Petsblog Animali domestici Le tante gatte del mondo viste da Torquato Tasso

Le tante gatte del mondo viste da Torquato Tasso

Il grande poeta Torquato Tasso (1544-1595) si vedeva circondato da gatti di ogni tipo e scrisse un delizioso sonetto per descriverli.

Le tante gatte del mondo viste da Torquato Tasso

Ma quanti sono i gatti in giro per il mondo? Tanti, tantissimi, di più. Il grande numero di gatti (a dire il vero: di gatte) che ci sono in girò ispirò Torquato Tasso che subito dopo la poesia dal titolo Alle gatte dello spedale di Sant’Anna, ha questo con il titolo Stesso soggetto. Quindi in quell’ospedale in cui il poeta fu rinchiuso per sette anni doveva essere un proliferare incredibile di gatti e gatte!
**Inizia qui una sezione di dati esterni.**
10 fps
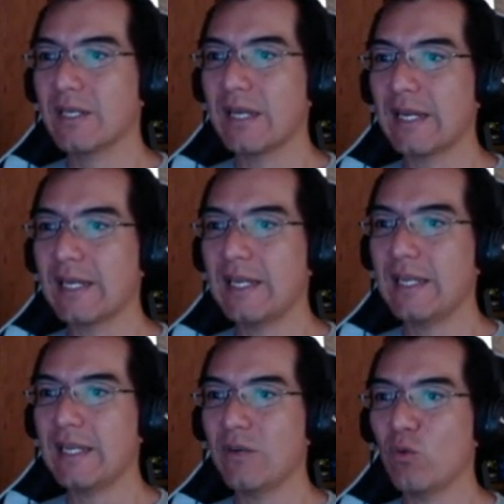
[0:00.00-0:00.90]

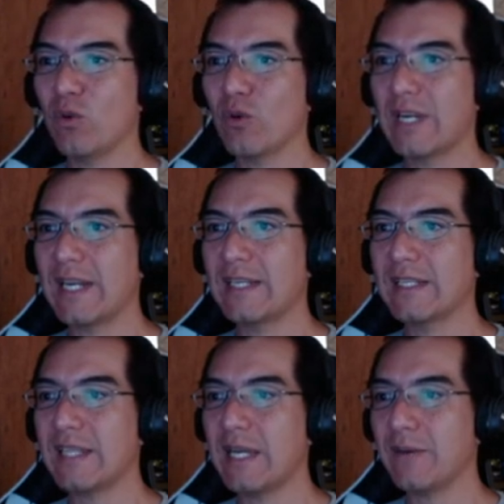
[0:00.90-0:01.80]
Aquí en 1G
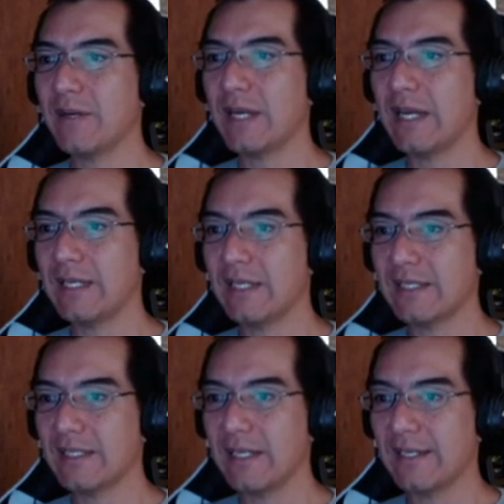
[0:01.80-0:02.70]
quizá hay que
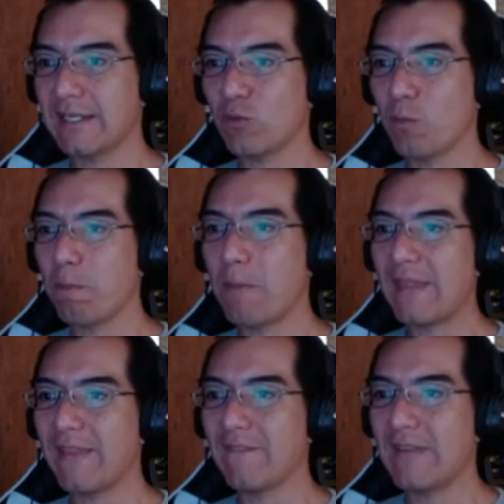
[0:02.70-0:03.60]
decirle que es un
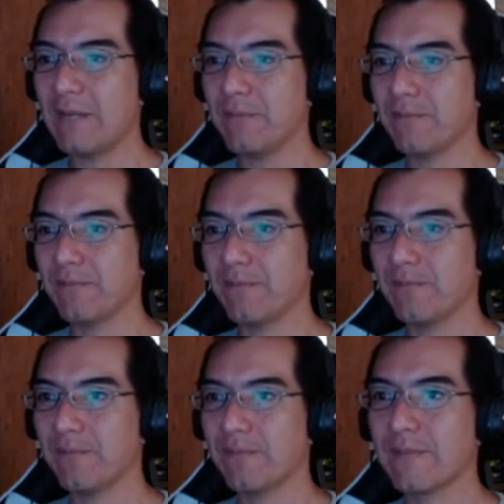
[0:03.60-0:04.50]
PDB,
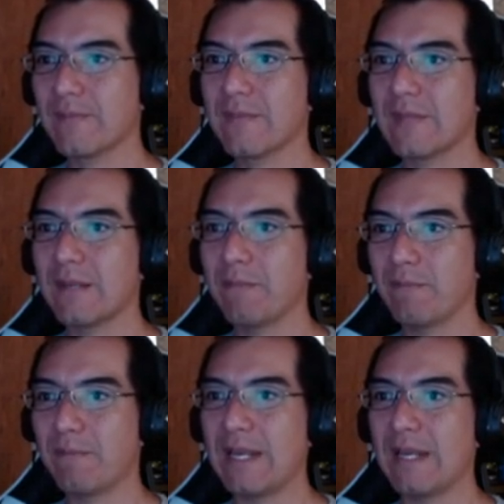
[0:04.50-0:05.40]

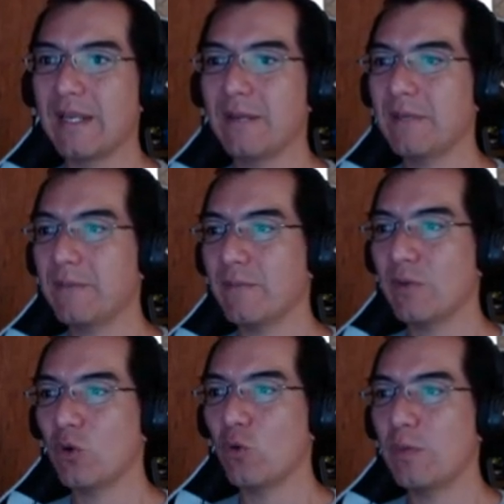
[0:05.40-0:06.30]
PLM,
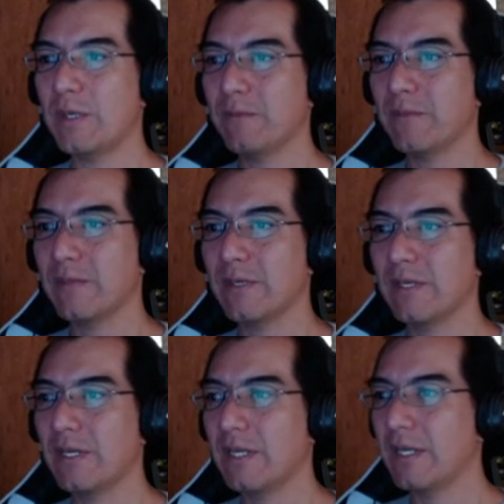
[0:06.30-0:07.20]
open,
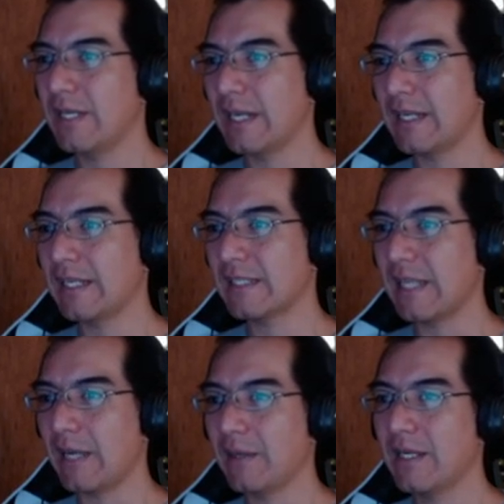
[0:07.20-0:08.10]
y aquí
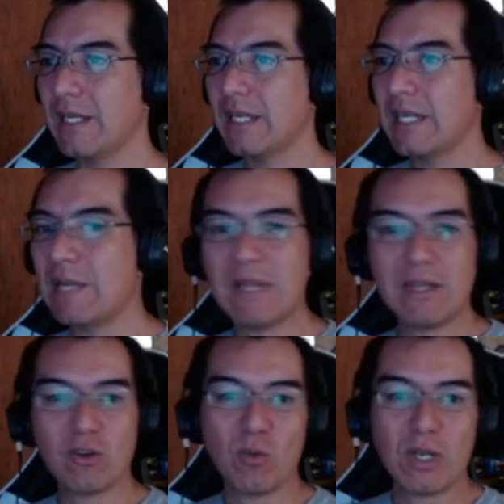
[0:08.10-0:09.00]
está,
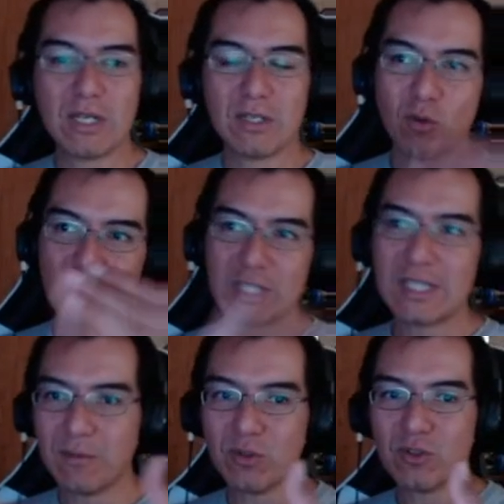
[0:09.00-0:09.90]
como, como
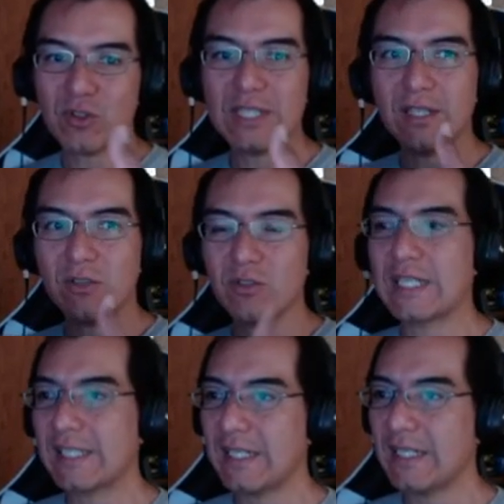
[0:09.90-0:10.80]
estamos diciendo que
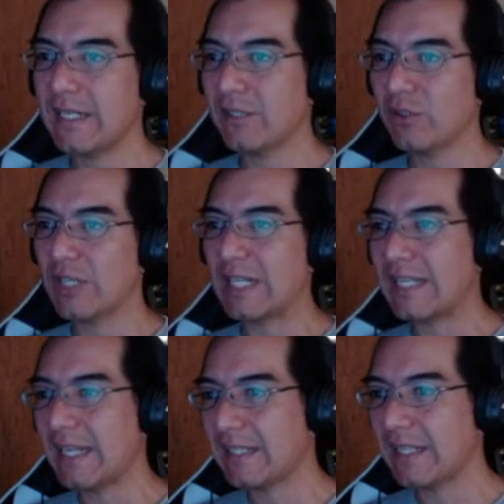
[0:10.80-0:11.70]
ese ligando
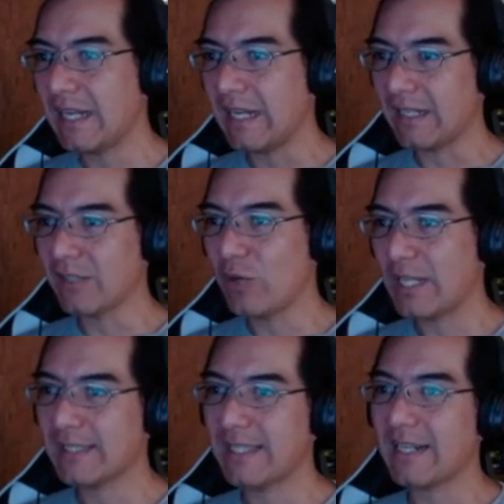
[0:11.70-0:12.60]
detecta, le agregó
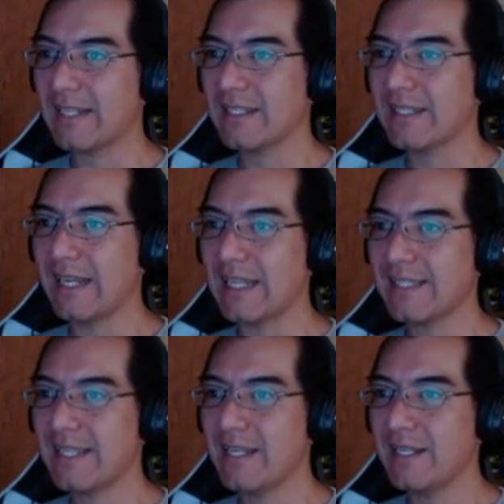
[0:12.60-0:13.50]
las cargas de
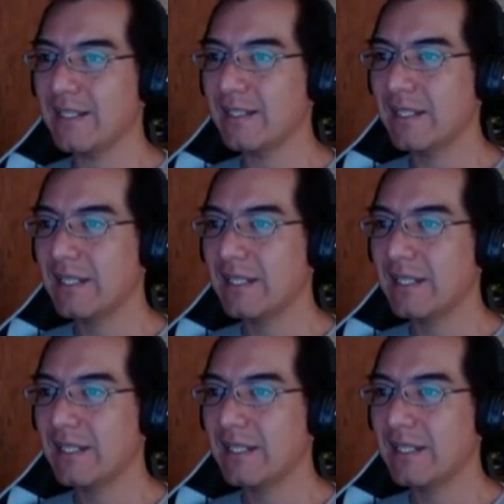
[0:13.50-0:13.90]
Gasteiger,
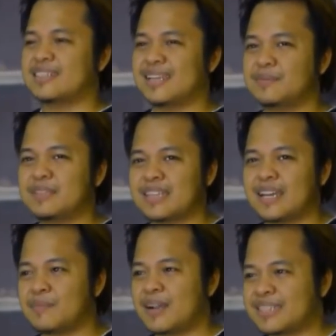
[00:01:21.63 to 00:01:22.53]
Saya
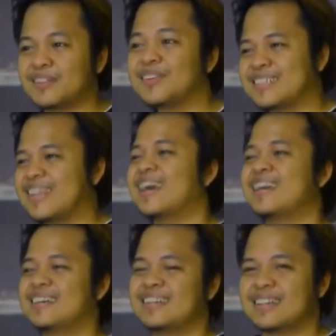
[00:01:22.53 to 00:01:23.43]
bisa bahasa Indonesia ya.
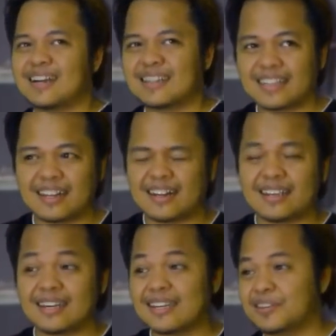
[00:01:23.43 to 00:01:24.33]
karena saya
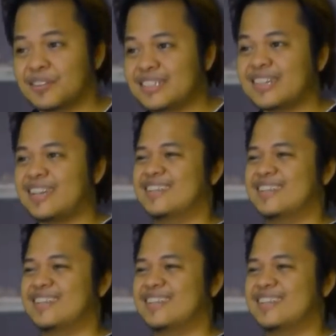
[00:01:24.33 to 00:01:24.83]
lahir di Indonesia.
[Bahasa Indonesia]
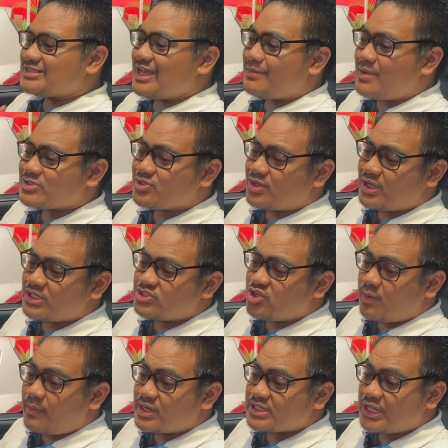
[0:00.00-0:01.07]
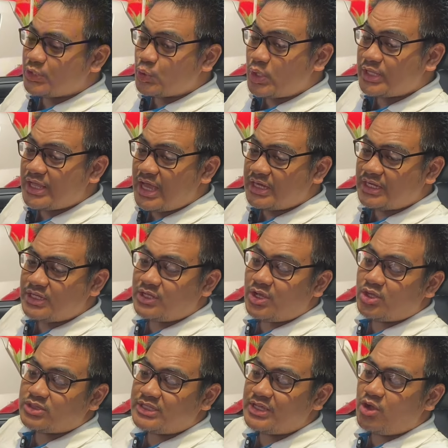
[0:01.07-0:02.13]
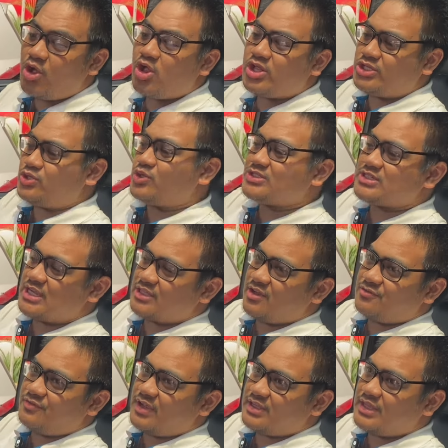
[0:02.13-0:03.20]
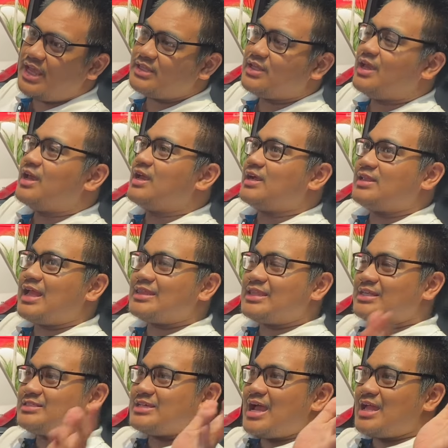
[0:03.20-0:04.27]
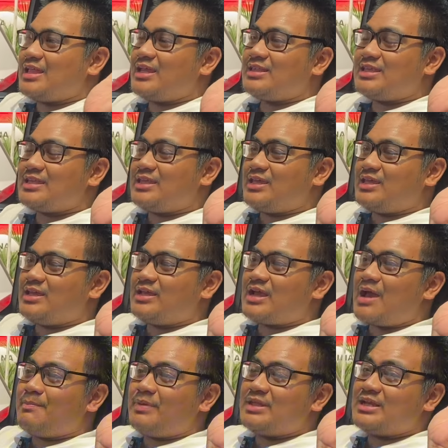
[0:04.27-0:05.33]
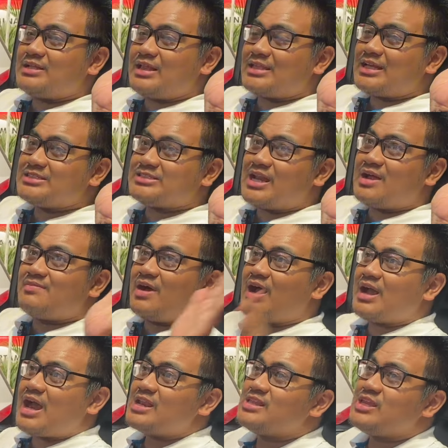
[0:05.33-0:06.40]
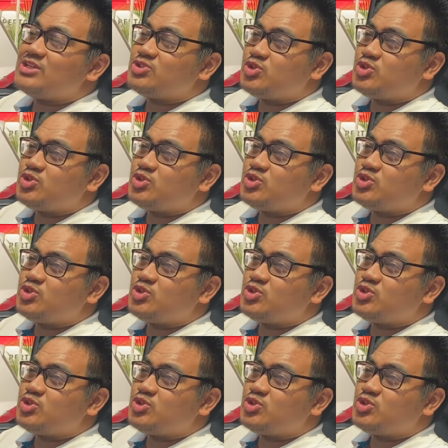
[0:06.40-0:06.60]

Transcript: saya masuk ke jawaban kedua dari the all new Santa Fe dan kelihatan kali jadi kabinnya kelihatan cerah banget karena dia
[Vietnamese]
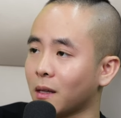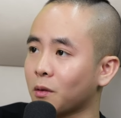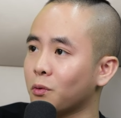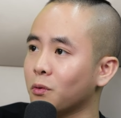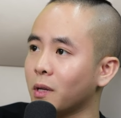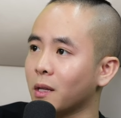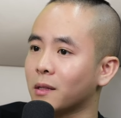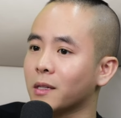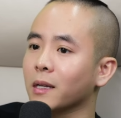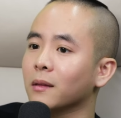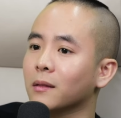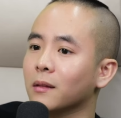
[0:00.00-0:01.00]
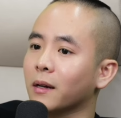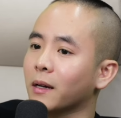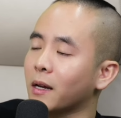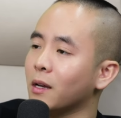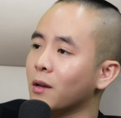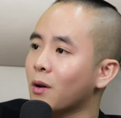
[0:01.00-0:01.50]
thì người ta thu tiền chính
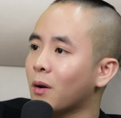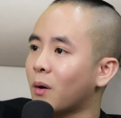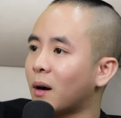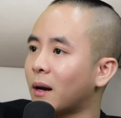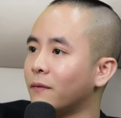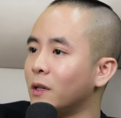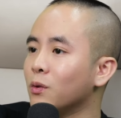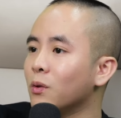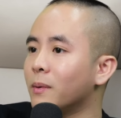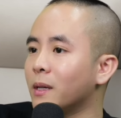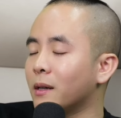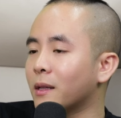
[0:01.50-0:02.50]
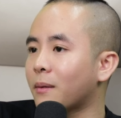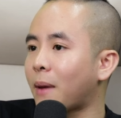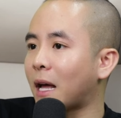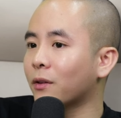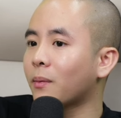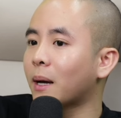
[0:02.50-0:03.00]
từ cái đấy hoặc là ví dụ bây giờ người
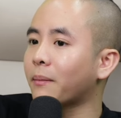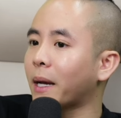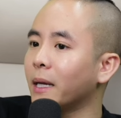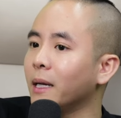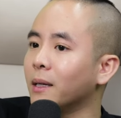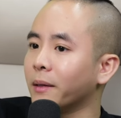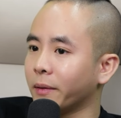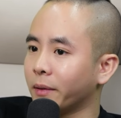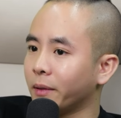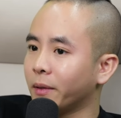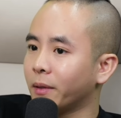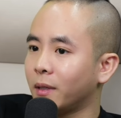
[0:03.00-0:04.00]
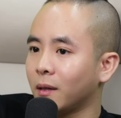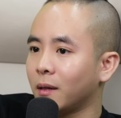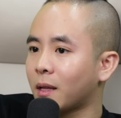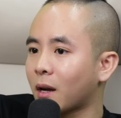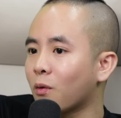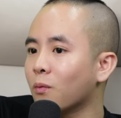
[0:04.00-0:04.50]
ta bán cho bạn máy in
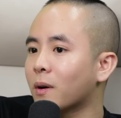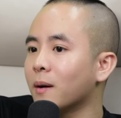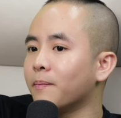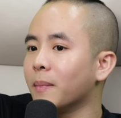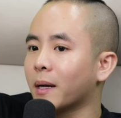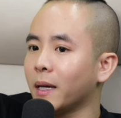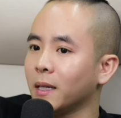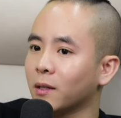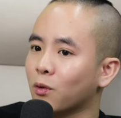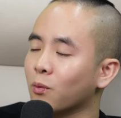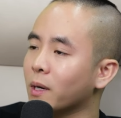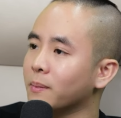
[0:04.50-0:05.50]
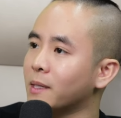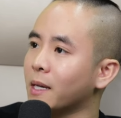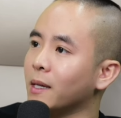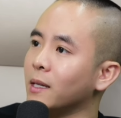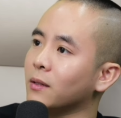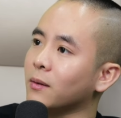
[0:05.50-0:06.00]
thì người ta cung cấp mực in cung
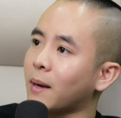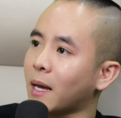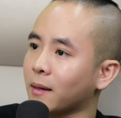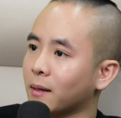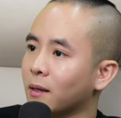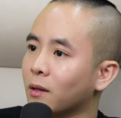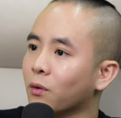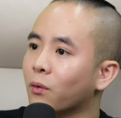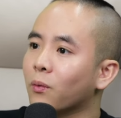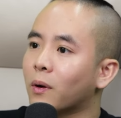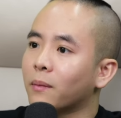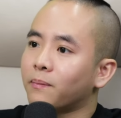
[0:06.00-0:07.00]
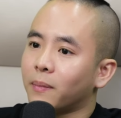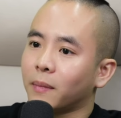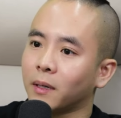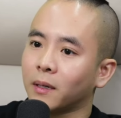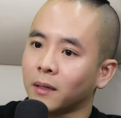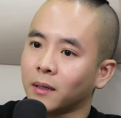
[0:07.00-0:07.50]
cấp giấy in cho bạn cung cấp
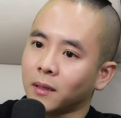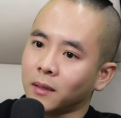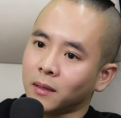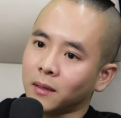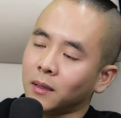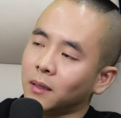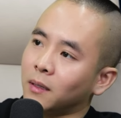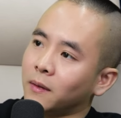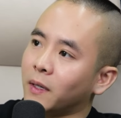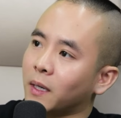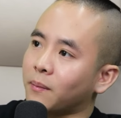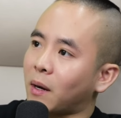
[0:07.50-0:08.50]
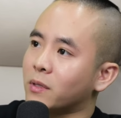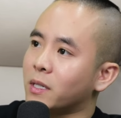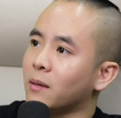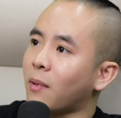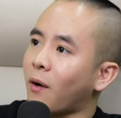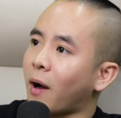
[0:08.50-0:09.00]
uh, việc
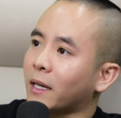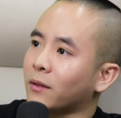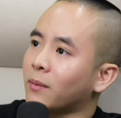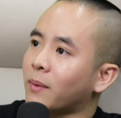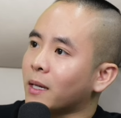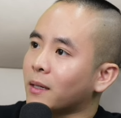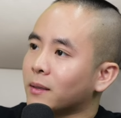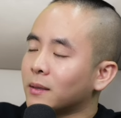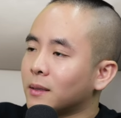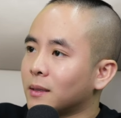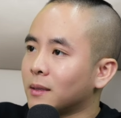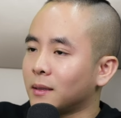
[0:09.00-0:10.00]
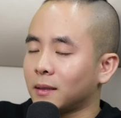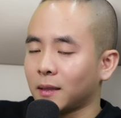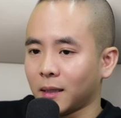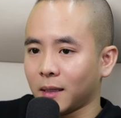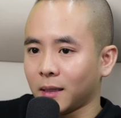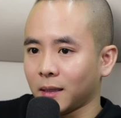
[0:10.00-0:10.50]
bảo trì bảo hành cho bạn
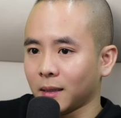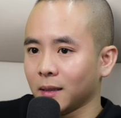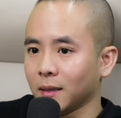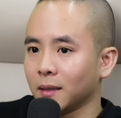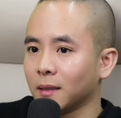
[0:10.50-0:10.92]
thì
Torquato Tasso vede così tanti mici intorno a sé che mette in guardia le montagne dal partorire i topolini, che avrebbero vita breve. Il riferimento è a una brevissima favola di Fedro in cui viene narrato il parto di una montagna che avviene tra grida immani e sbuffi senza fine. Su tutta la terra c’era attesa e alla fine… nasce un topolino! A Tasso non interessa tanto la morale (c’è chi smania e promette cose grandi e poi non conclude nulla) quanto il topolino in sé che se la vedrebbe brutta con tutti i gatti.

C’è poi un’altra particolarità di questo sonetto di Tasso: come è noto il sonetto è composto da due quartine (cioè due strofe di quattro versi) e due terzine (strofe di tre versi). Qui Torquato Tasso aggiunge un’ulteriore terzina, in onore della coda dei gatti: perché, scrive il poeta, per lodare pienamente la composizione, deve somigliare alla coda dei gatti!

Tanto le gatte si son moltiplicate,
Ch’a doppio son più che l’Orse nel Cielo:
Gatte ci son, c’han tutto bianco il pelo,
Gatte nere ci son, gatte pezzate.

Gatte con coda, gatte discodate:
Una gatta con gobba di cammelo
Vorrei vedere, e vestita di velo,
Come bertuccia; or che non la trovate?

Guardinsi i monti pur di partorire,
Che s’un topo nascesse, il poverello
Da tante gatte non potria fuggire.

Massara, io t’ammonisco, abbi ‘l cervello,
E l’occhio al lavezuol, ch’è sul bollire:
Corri, ve’, ch’una senza porta il vitello.

Vo’ farci il ritornello,
Perché ‘l Sonetto appieno non si loda,
Se non somiglia ai gatti dalla coda.